EXERCISE GOAL: Lines of the material that include the string "frames" should be returned.
[[ PROVIDED DATA open ]]
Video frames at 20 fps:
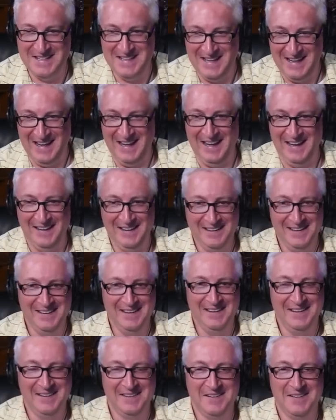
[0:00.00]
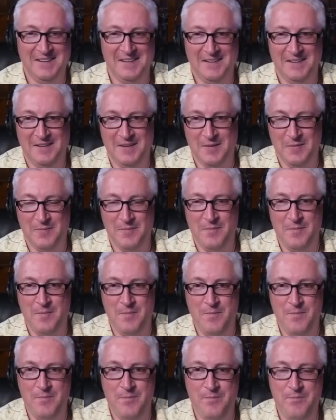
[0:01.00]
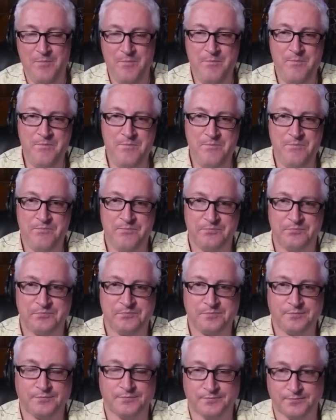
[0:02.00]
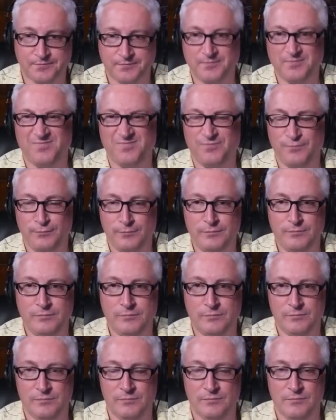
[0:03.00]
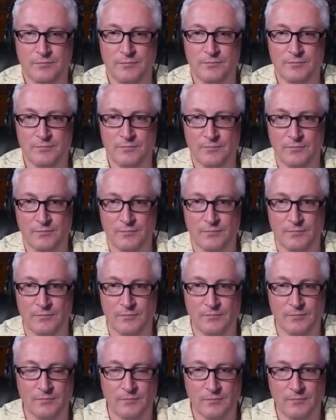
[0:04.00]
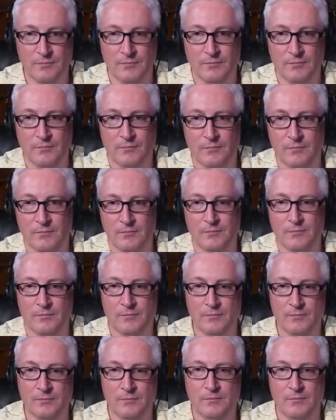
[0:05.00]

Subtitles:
No words are spoken by the person on screen.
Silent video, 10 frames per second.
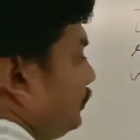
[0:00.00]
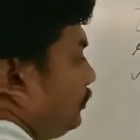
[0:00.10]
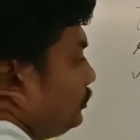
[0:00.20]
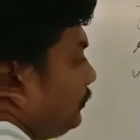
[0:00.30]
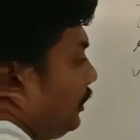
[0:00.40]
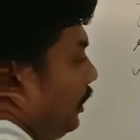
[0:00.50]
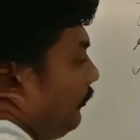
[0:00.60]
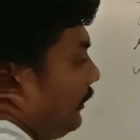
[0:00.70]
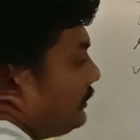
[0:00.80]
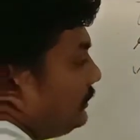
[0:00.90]
suppose p
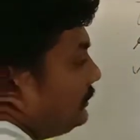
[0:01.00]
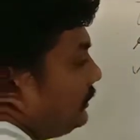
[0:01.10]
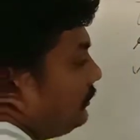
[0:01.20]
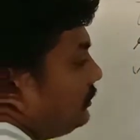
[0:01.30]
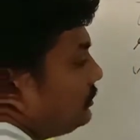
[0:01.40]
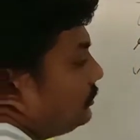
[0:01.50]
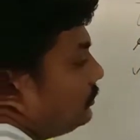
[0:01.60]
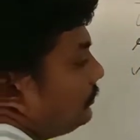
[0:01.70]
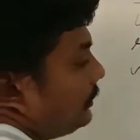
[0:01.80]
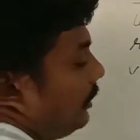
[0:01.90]
of x is equals
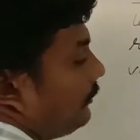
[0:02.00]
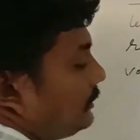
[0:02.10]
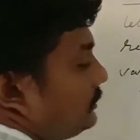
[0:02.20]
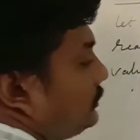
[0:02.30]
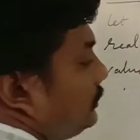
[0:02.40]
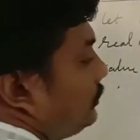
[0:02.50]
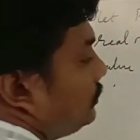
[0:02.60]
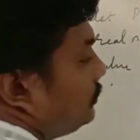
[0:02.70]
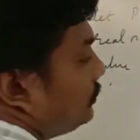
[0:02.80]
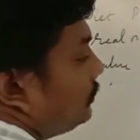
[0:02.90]

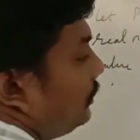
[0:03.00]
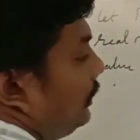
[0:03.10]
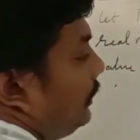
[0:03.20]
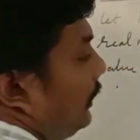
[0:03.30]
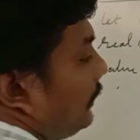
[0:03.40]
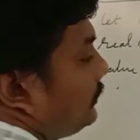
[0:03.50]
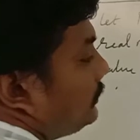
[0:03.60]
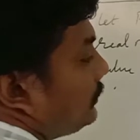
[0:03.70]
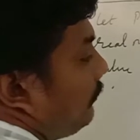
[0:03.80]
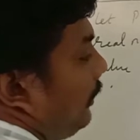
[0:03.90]
to x
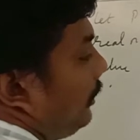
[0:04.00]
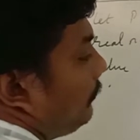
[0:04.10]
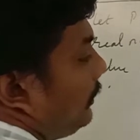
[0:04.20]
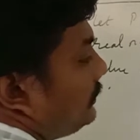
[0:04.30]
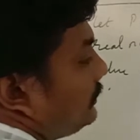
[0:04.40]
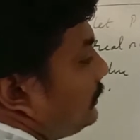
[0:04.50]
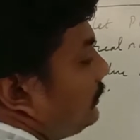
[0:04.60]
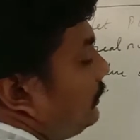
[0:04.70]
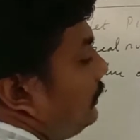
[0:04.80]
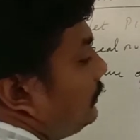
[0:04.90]
square plus
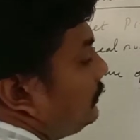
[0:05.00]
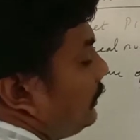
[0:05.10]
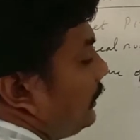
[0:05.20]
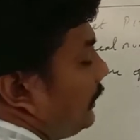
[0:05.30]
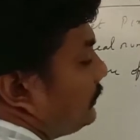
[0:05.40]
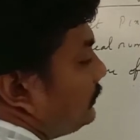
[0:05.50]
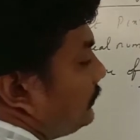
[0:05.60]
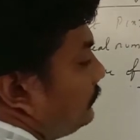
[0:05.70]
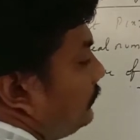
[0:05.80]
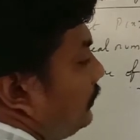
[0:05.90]

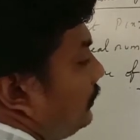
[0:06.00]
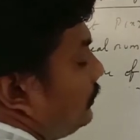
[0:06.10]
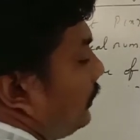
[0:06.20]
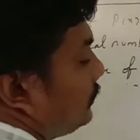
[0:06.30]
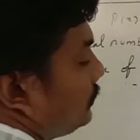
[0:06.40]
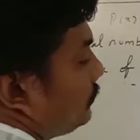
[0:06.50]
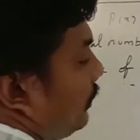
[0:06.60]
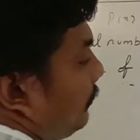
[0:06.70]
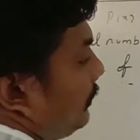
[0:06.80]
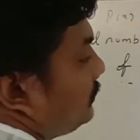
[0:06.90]
3x, x
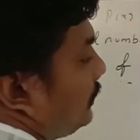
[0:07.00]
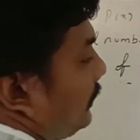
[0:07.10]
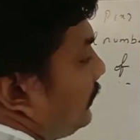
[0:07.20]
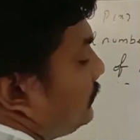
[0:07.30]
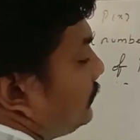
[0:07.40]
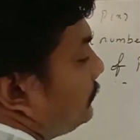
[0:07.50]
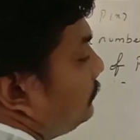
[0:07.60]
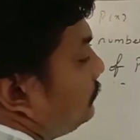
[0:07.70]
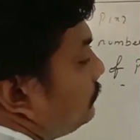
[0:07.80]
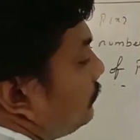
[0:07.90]
square plus
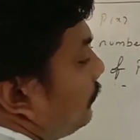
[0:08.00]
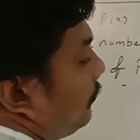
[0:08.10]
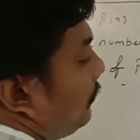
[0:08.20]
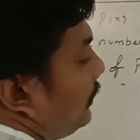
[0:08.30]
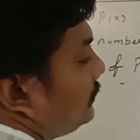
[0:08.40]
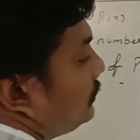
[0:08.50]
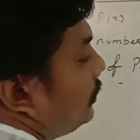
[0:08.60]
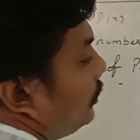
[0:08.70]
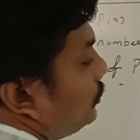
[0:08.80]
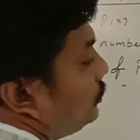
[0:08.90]
3x
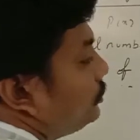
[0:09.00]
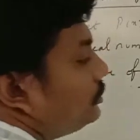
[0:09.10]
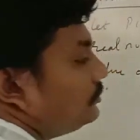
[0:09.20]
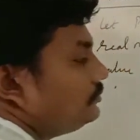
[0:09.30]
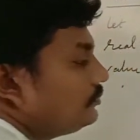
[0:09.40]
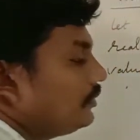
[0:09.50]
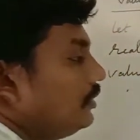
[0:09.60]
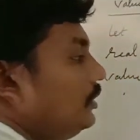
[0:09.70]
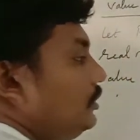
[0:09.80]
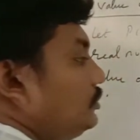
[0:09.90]
plus 2.
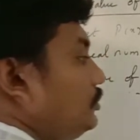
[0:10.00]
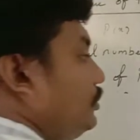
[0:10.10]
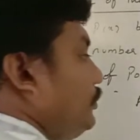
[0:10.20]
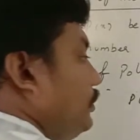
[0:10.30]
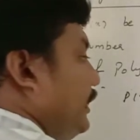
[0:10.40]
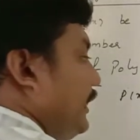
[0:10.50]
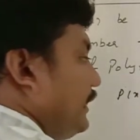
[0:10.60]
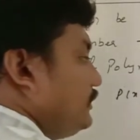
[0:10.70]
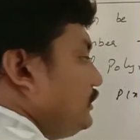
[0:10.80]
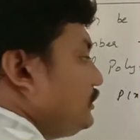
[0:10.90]
So if you take
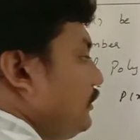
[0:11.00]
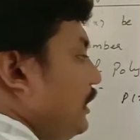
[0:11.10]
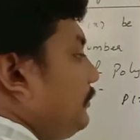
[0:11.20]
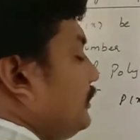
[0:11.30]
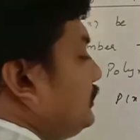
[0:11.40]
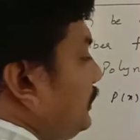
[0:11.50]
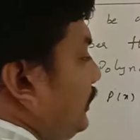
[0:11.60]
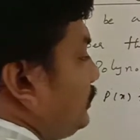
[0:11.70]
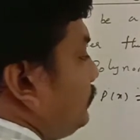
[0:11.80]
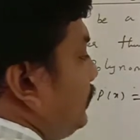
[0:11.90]
x square plus
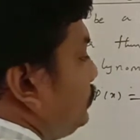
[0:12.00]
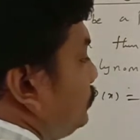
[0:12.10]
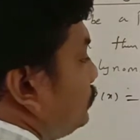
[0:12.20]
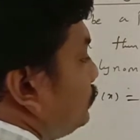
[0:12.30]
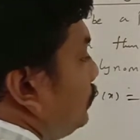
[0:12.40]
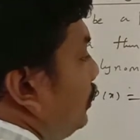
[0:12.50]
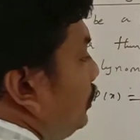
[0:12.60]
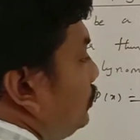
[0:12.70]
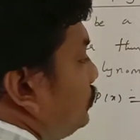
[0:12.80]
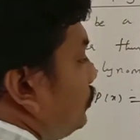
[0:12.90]
3x plus 2,
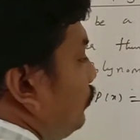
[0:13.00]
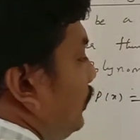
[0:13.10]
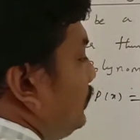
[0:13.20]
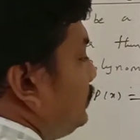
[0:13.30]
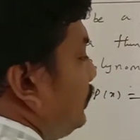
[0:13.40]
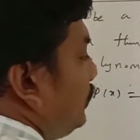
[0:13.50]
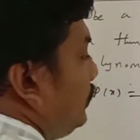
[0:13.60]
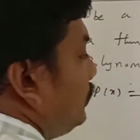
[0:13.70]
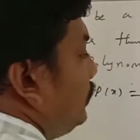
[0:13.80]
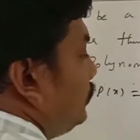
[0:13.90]
so what is the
[[ PROVIDED DATA closed ]]
TASK SOLUTION:
Video frames at 20 fps:
Silent video, 10 frames per second.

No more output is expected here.